Chaque année, le CNRS récompense les femmes et les hommes qui ont le plus contribué à son rayonnement et à l’avancée de la recherche et de l’innovation françaises. En 2025, c’est Damien Texier, chargé de recherche à l’Institut Clément Ader UMR CNRS 5312 site d’Albi et de Toulouse (qui comprend l’IMT Mines Albi) qui a obtenu la médaille de bronze pour ses travaux sur le couplage mécano-chimique sous condition d’oxydation à haute température des matériaux.
Damien Texier, un « produit très local » mais un parcours international
Aujourd’hui chargé de recherches CNRS à l’institut Clément Ader, tutelle qui englobe entre autres IMT Mines Albi et Supaero, Damien Texier est passé par des études toulousaines avant de vivre diverses expériences en institut en Californie et au Canada. C’est en 2017 qu’il rejoint le CNRS Albi/Toulouse pour se consacrer à la micromécanique.
Ce qui m’intéresse c’est de montrer que, à petite échelle, les matériaux ne sont pas homogènes isotropes : les matériaux se déforment, se comportent de manière discrète et hétérogène à l’échelle des ensembles d’atomes. Je regarde comment les atomes se déplacent à l’échelle microscopique voire nanoscopique des matériaux sous un effort mécanique.
La micromécanique pour l’aéronautique
Damien est spécialisé dans la mécanique à l’échelle microscopique (un dixième, voire un centième de cheveux). Il s’attache à démontrer que les matériaux, soumis à de très hautes températures et sous environnement réactif (l’air par exemple), évoluent dans le temps et n’ont plus les mêmes propriétés mécaniques en surface et sous-surface. Son but : comprendre comment le matériau se comporte et prédire les endommagements possibles, notamment sur les superalliages à base de nickel, les alliages de titane et d’aluminium, très employés dans le domaine aéronautique, pour les disques de turbines par exemple.
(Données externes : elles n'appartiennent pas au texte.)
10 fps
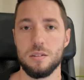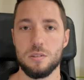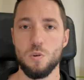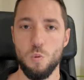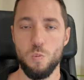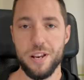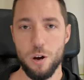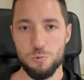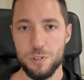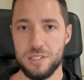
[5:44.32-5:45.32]
So
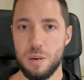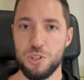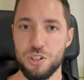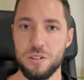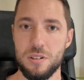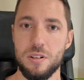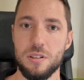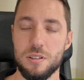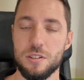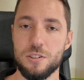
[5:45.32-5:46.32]
without reception,
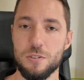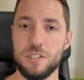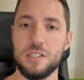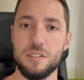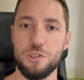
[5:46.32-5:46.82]
the services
Un travail qu’il résume ainsi : « Faire le lien entre la déformation hétérogène et l’endommagement de manière à comprendre, avec des paramètres qui décrivent la structure des matériaux, les concentrations de déformation qui vont amener à la rupture locale du matériau ». Son objectif étant d’intégrer ces zones de déformation très locale dans des modèles prédictifs de durée de vie des matériaux mais aussi de se pencher sur la problématique de réduction du poids et des dimensions des pièces aéronautiques pour de meilleures performances environnementales.
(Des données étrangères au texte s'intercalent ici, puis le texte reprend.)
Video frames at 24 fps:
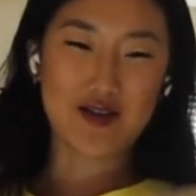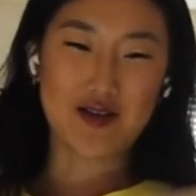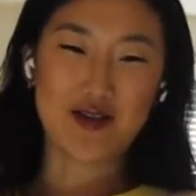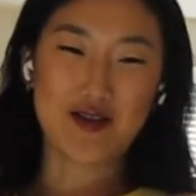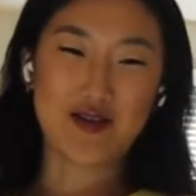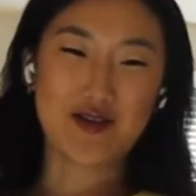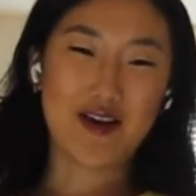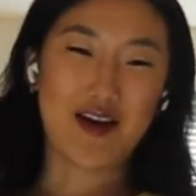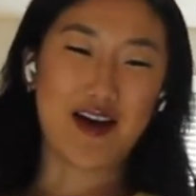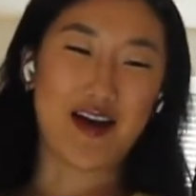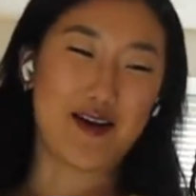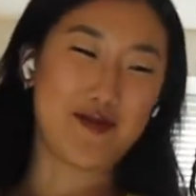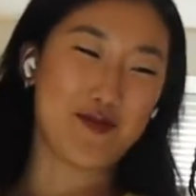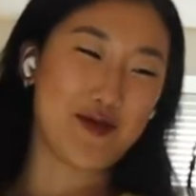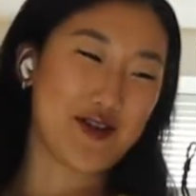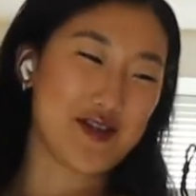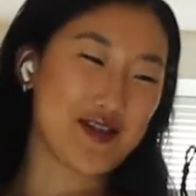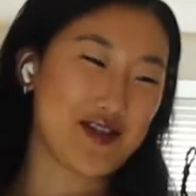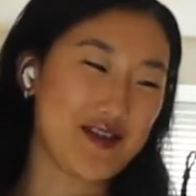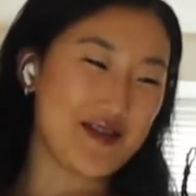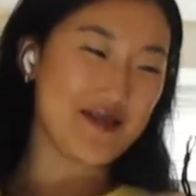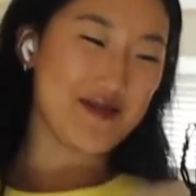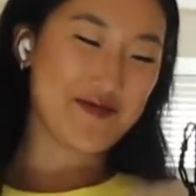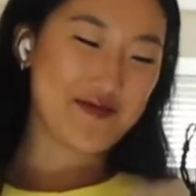a
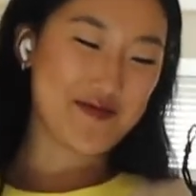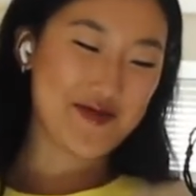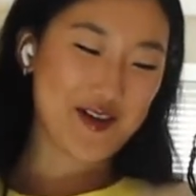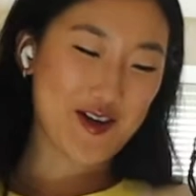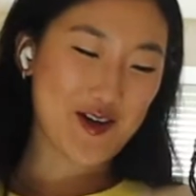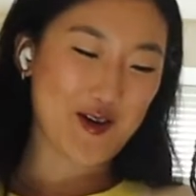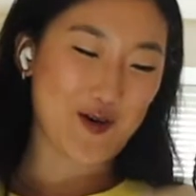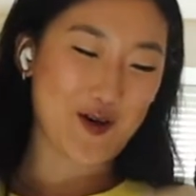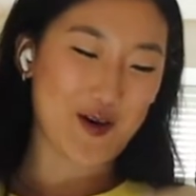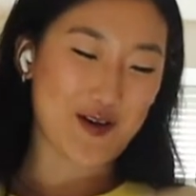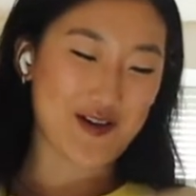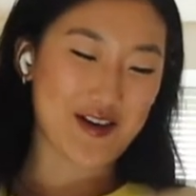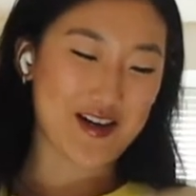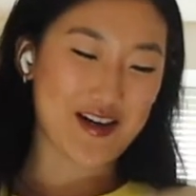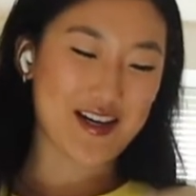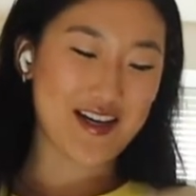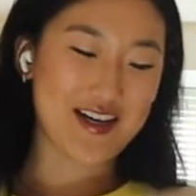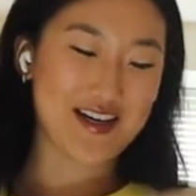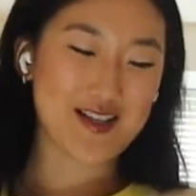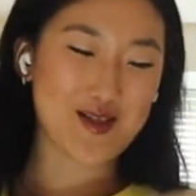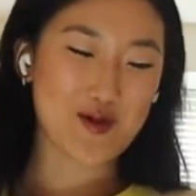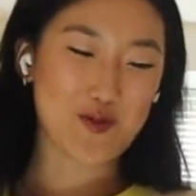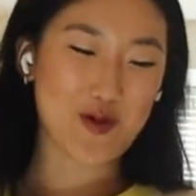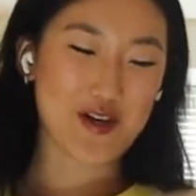Hamilton quote in it.
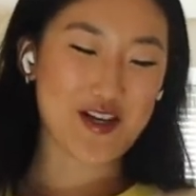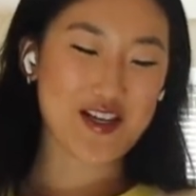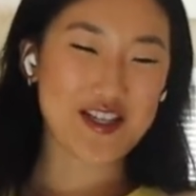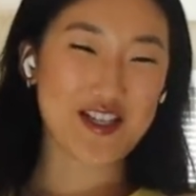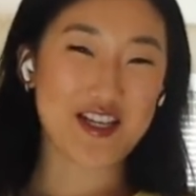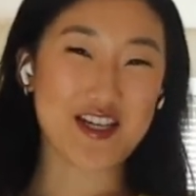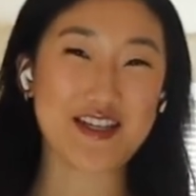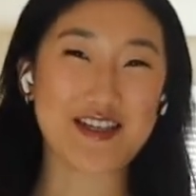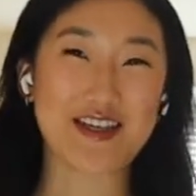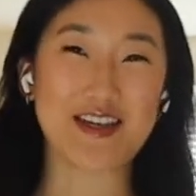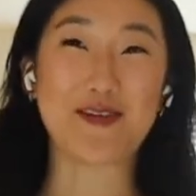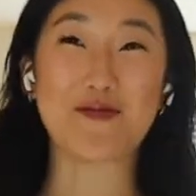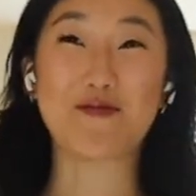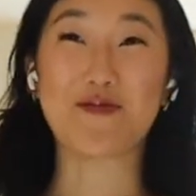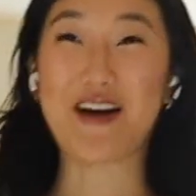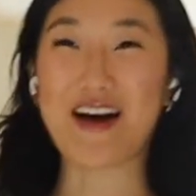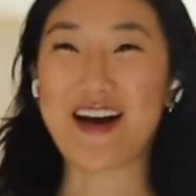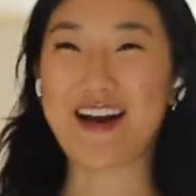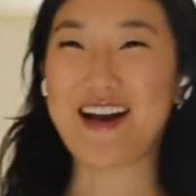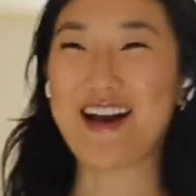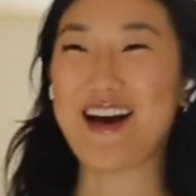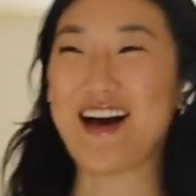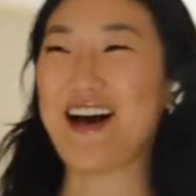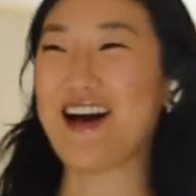It's pretty cheesy,
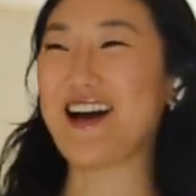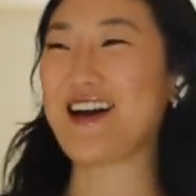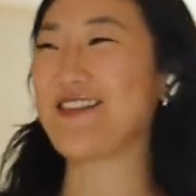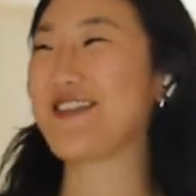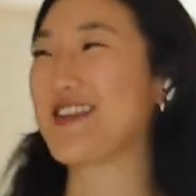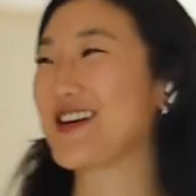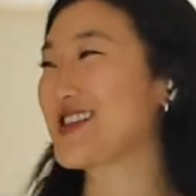but I am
Damien étudie également les alliages d’aluminium soumis à des températures cryogéniques pour prévoir par exemple le comportement des réservoirs de stockage à hydrogène et des canalisations de transport pour l’avion de demain.
Ses travaux peuvent trouver des applications dans l’aéronautique, le nucléaire, le transport.
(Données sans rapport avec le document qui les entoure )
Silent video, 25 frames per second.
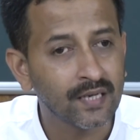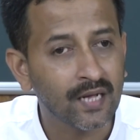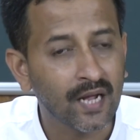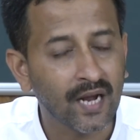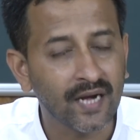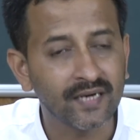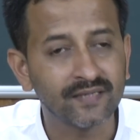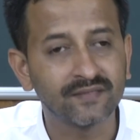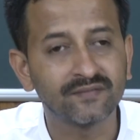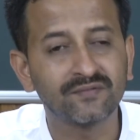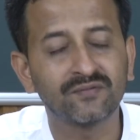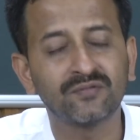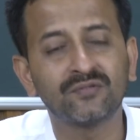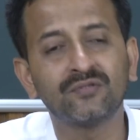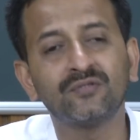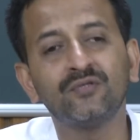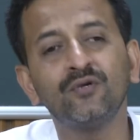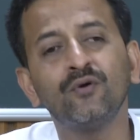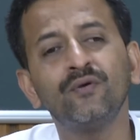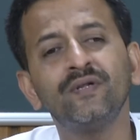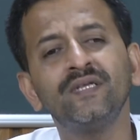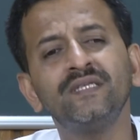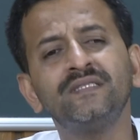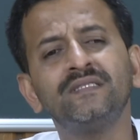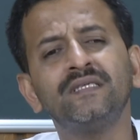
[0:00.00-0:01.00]
and
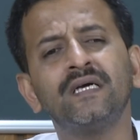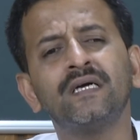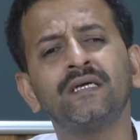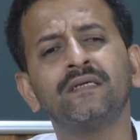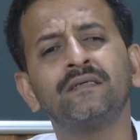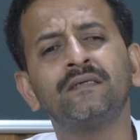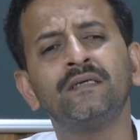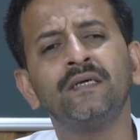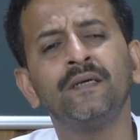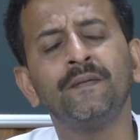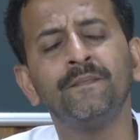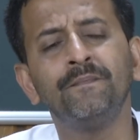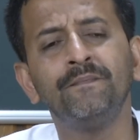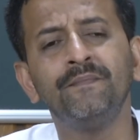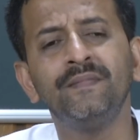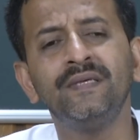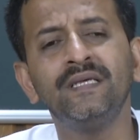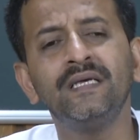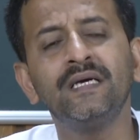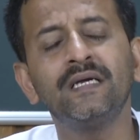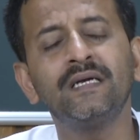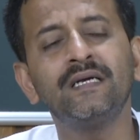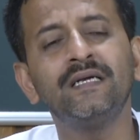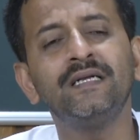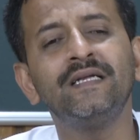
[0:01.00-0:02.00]
theories are
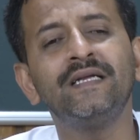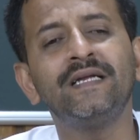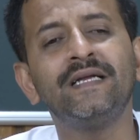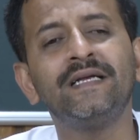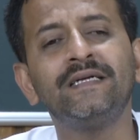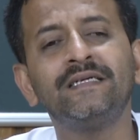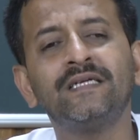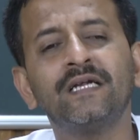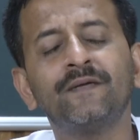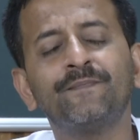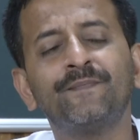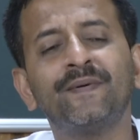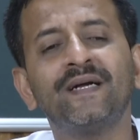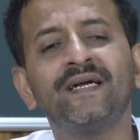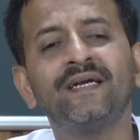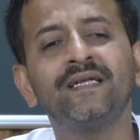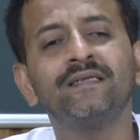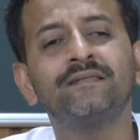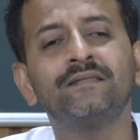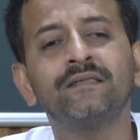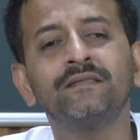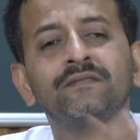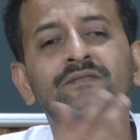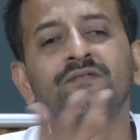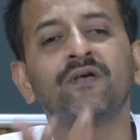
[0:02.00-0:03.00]
merely
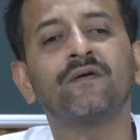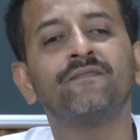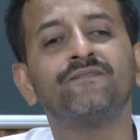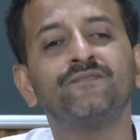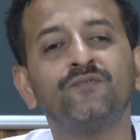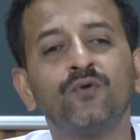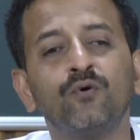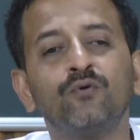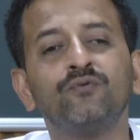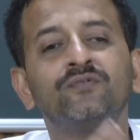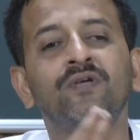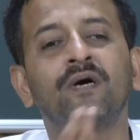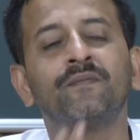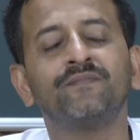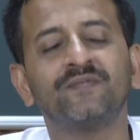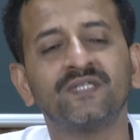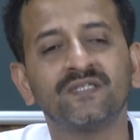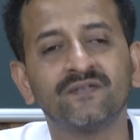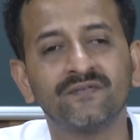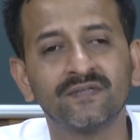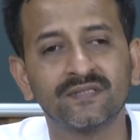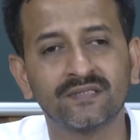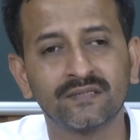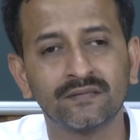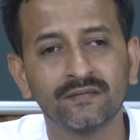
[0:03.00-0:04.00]
interpretations of those
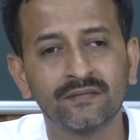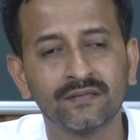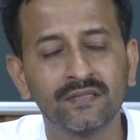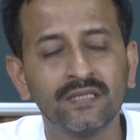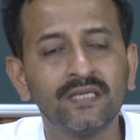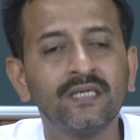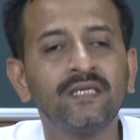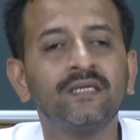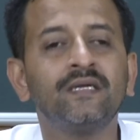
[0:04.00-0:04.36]
observations,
Une plateforme de micromécanique créée de A à Z
Avant sa prise de fonction au CNRS, la tutelle albigeoise de l’Instit Clément Ader, l’IMT Mines Albi, ne se consacrait pas à cette activité, Damien Texier et son équipe ont donc monté de A à Z cette plateforme de micromécanique expérimentale. « L’IMT Mines Albi m’a beaucoup aidé sur l’acquisition de certains équipements mais la plupart des investissements ont été réalisés au travers de différents projets, et plus particulièrement le projet européen ERC-SG HT-S4DefOx. Ensuite, tout le développement des compétences, du savoir-faire et des équipements, nous en portons la responsabilité avec deux autres collègues du laboratoire, Quentin Sirvin (ingénieur de recherche) et Julien Genée (maître-assistant). ».


Un métier passion
Un métier qui offre une grande liberté : « Liberté d’aller dans la voie vers laquelle je veux aller, liberté d’embaucher pour mener une équipe ». Ce qui le motive également, c’est la transmission des savoirs qu’il met en œuvre en formant des stagiaires, des doctorants et en donnant des cours, en encadrant des post-doc.
Damien résume ainsi : « La recherche, c’est un métier passion ».
« Recevoir la médaille de bronze du CNRS 2025 m’encourage à continuer mes recherches, aussi bien fondamentales qu’applicatives. J’ai toujours plein de projets », nous confie Damien. Le prochain : « Faire le lien entre la micromécanique et la métallurgie combinatoire pour essayer de développer de manière très rapide l’alliage de demain, plus vertueux pour l’environnement, en fonction de l’application visée ».